- _Problem requirements_
Among the entries below, find the lines that contain the string "frames". State only how many there are.

- _Data supplied_
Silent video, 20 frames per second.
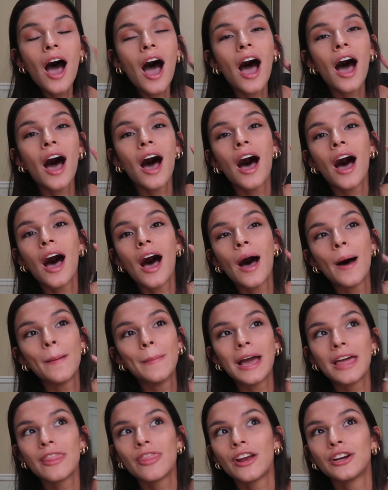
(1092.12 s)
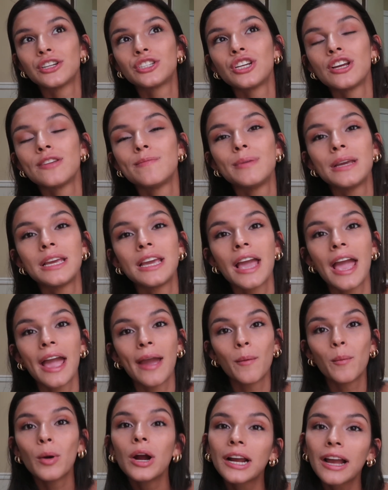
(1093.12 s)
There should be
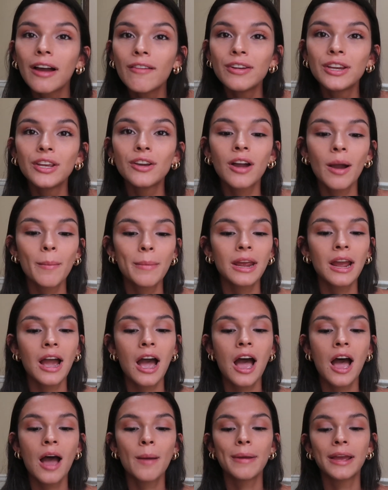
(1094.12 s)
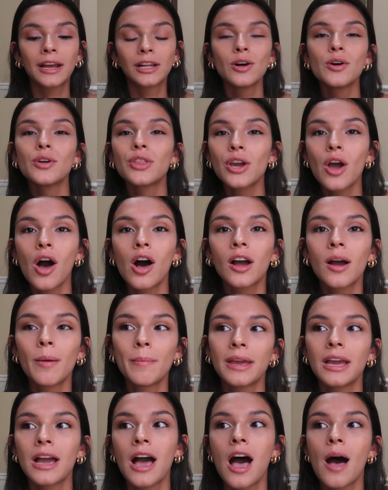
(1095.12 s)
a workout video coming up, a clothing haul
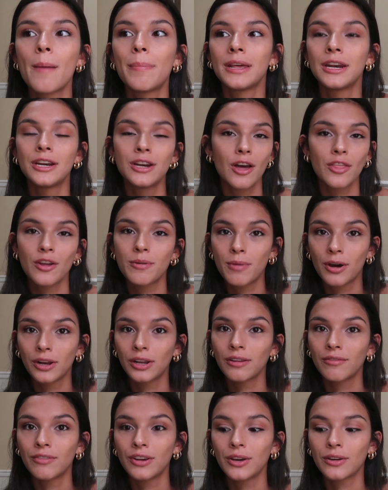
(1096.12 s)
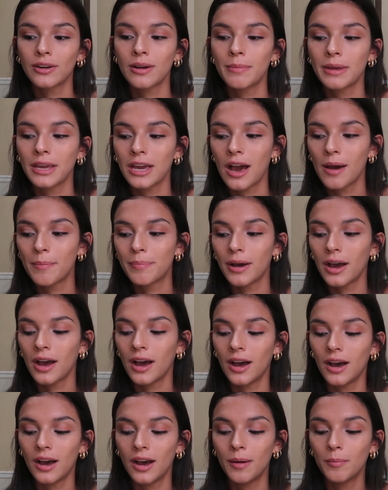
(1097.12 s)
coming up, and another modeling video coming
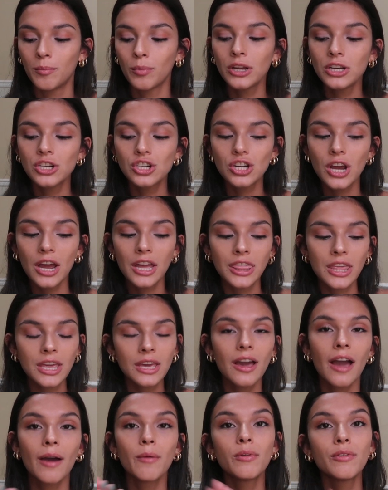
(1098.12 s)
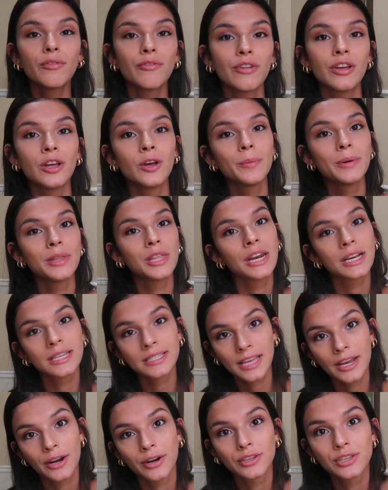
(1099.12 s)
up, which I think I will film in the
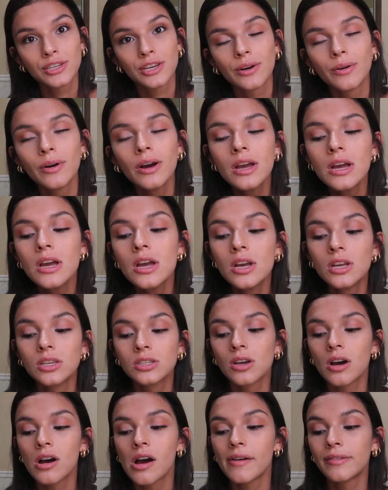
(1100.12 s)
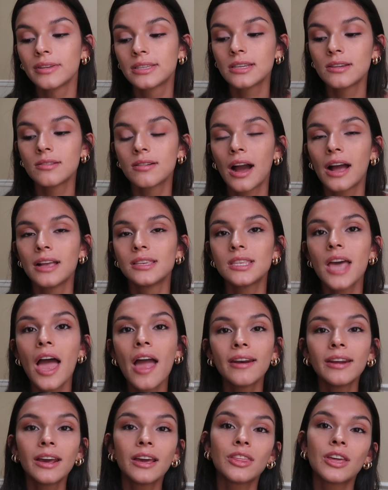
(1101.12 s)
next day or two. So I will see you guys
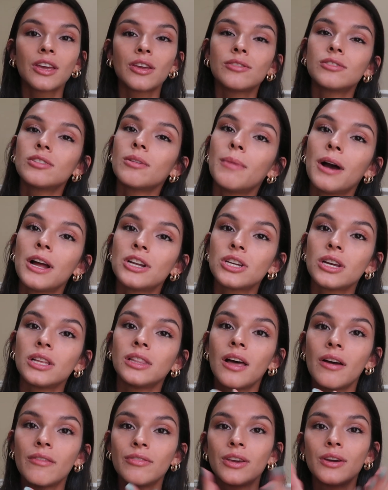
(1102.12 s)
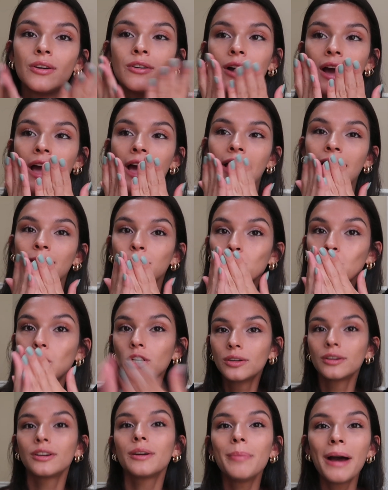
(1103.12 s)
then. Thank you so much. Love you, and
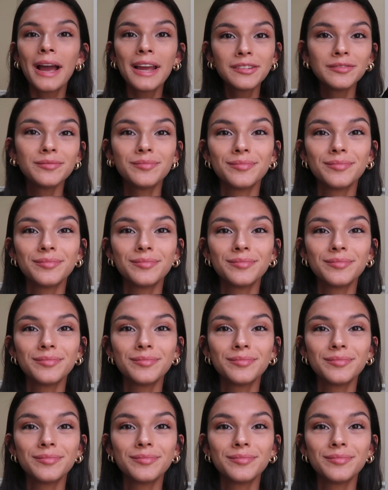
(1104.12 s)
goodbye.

* * *

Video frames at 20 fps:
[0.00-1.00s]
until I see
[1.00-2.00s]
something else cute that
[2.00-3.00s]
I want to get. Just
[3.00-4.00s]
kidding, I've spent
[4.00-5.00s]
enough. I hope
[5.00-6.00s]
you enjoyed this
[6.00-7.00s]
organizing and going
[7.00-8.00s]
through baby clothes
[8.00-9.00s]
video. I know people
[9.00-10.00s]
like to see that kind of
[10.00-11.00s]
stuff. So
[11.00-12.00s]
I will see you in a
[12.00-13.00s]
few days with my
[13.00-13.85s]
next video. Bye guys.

- _Exercise answer_
2